Collected data:
== Segment start ==

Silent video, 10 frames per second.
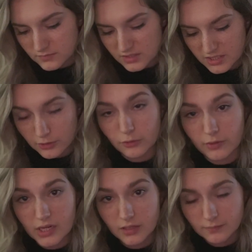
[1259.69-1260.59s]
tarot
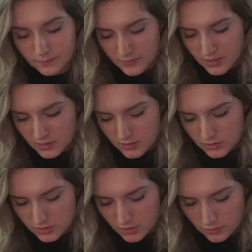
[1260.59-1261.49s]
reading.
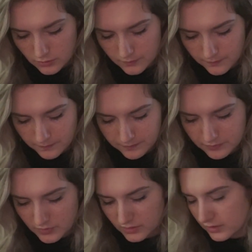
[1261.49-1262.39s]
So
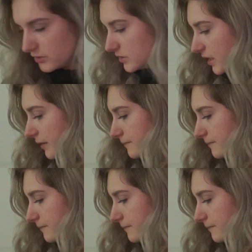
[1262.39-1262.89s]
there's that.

== Segment end ==
== Segment start ==

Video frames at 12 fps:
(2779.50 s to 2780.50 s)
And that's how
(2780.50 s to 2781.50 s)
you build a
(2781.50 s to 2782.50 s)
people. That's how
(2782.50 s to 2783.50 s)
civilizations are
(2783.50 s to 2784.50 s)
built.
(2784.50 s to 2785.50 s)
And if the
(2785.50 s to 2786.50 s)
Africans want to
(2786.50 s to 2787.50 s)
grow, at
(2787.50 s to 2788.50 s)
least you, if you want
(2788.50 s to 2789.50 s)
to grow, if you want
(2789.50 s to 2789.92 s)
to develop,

== Segment end ==
== Segment start ==

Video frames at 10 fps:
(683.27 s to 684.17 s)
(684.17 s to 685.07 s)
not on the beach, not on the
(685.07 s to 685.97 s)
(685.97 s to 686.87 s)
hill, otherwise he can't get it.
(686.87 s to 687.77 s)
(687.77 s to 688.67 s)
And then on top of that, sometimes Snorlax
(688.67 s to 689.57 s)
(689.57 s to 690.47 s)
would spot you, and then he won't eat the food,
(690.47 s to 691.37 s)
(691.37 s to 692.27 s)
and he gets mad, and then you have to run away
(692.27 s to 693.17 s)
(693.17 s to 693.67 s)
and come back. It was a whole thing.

== Segment end ==

- YOUR GOAL -
Please copy every line of the records above in which "frames" appears.

- EXERCISE ANSWER -
Silent video, 10 frames per second.
Video frames at 12 fps:
Video frames at 10 fps:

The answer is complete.